Endothelial Progenitor Cells (EPC) with Colony Forming Capacity Are Derived from the Monocytic-Macrophage Lineage.

The existence of circulating endothelial progenitor cells (EPC) in adult humans is under intensive investigation due to its potential clinical application. In the present study we have attempted to identify the EPC with colony forming capacity and compare their characteristics with those of the monocytic-macrophage lineage.

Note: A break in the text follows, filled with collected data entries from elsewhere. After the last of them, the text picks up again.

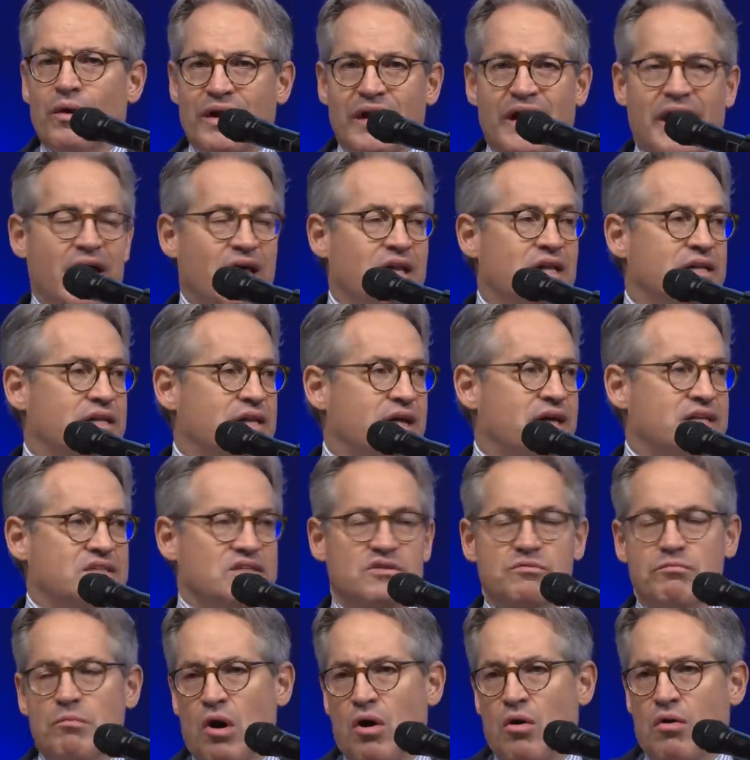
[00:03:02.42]
inhaling
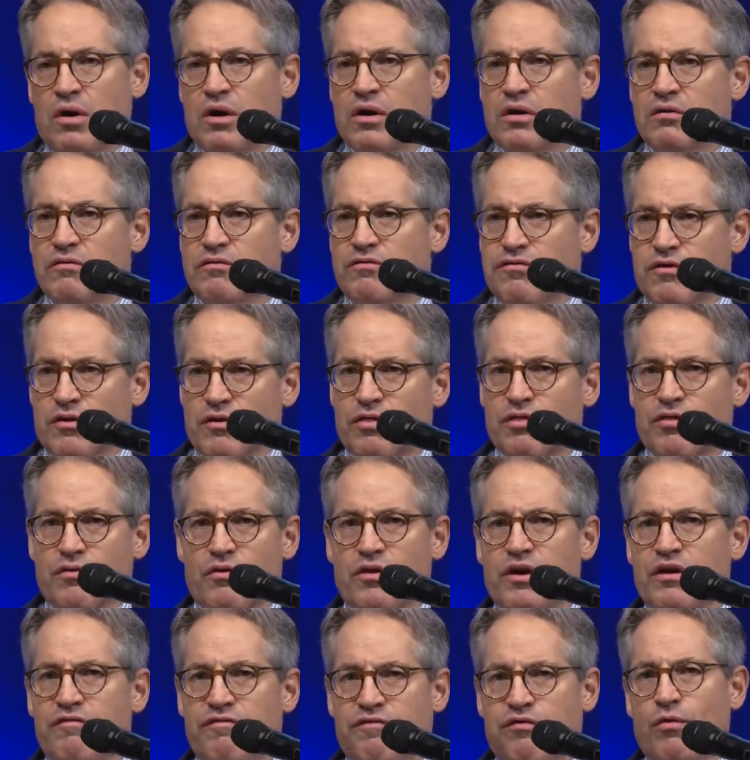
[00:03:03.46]
that smoke for
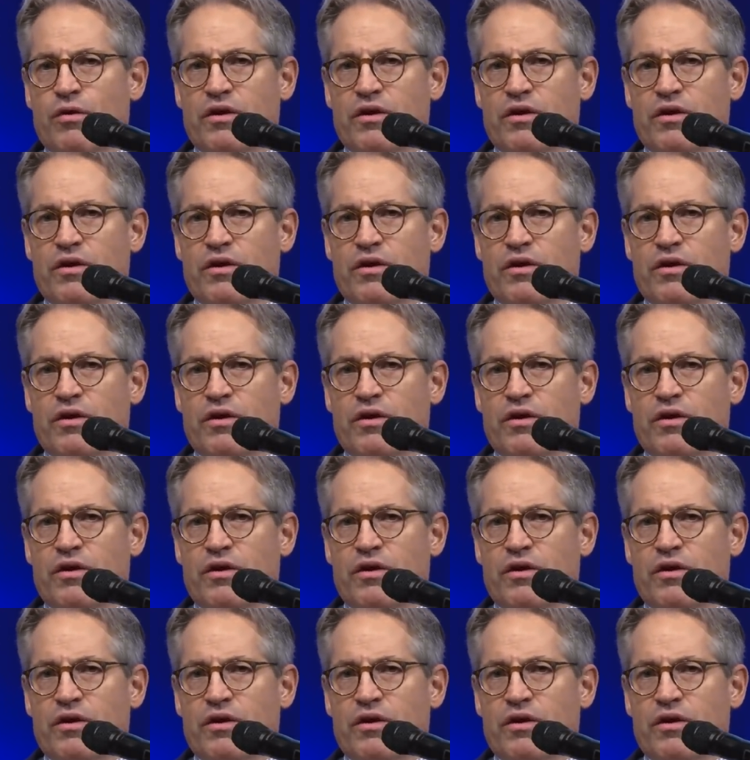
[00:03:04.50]
30,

42 healthy donors were analysed (7 Bone Marrow, 20 steady-state Peripheral Blood (PB), 4 apheresis products from mobilised PB and 9 buffy-coat products). Median age was 38 years and M/F ratio was 19/23. EPC were obtained by culturing MNC in IMDM with VEGF and beta-FGF. At day 7 the colonies were counted and flow cytometry and immunohistochemistry studies were carried out. Sequential studies were performed on days +21, +28 and +35 of culture with vascular growth factors. Monocytic cells were obtained by adhesion to plastic surface or CD14+ cell selection using magnetic microbeads (Miltenyi, Biotech). Then, monocytic cells were cultured using the same conditions as EPC until day +21 or alternatively with VEGF, beta-FGF and IGF. Von Willebrand gene expression was analysed by RT-PCR and the formation of vascular structures was analyzed by Matrigel assays on both cell sources, EPC and monocytic cells. The mean number of EPC colonies at day 7 was significantly higher in BM (813±695) than in steady-state PB (21.2±2.5), while mobilized PB displayed intermediate values (272±274). By contrast, using the same medium as EPC, monocytic cells did not form colonies at day 7, but cord-like structures could be seen in 7 out 9 cases. However, when the cells were cultured by adding IGF to the medium, a greater number of colonies could be observed. By immunohistochemistry colonies were positive for CD45, CD31 and lysozyme but negative for vWf. Flow cytometry analysis showed that colonies were positive for CD4, CD13, CD14, CD31, CD33, CD45, lysozyme and VE-cadherin, weak positive for CD15 and CD105, and did not express CD16, CD34, CD133 or KDR. This phenotypic profile remained unchanged at all time-points analysed. The immunophenotype of cultured monocytes at day +21 was identical to that of pre-cultured monocytes and both were similar to those obtained in EPC, even for the “specific” markers lysozyme and VE-cadherin. PCR analysis showed small amounts of vWF transcripts in EPC as well as in monocytes but the expression increased after culture with VEGF. Finally, when matrigel assays were carried out, we observed that monocytes formed cord- and tubular-like structures to a higher extent than EPC. Our results in both cell subtypes suggest that the so “called” EPC belongs to the monocytic cell lineage and both populations express some “specific” endothelial antigens such as CD31 or VE-cadherin, as well as monocytic markers such as lysozyme.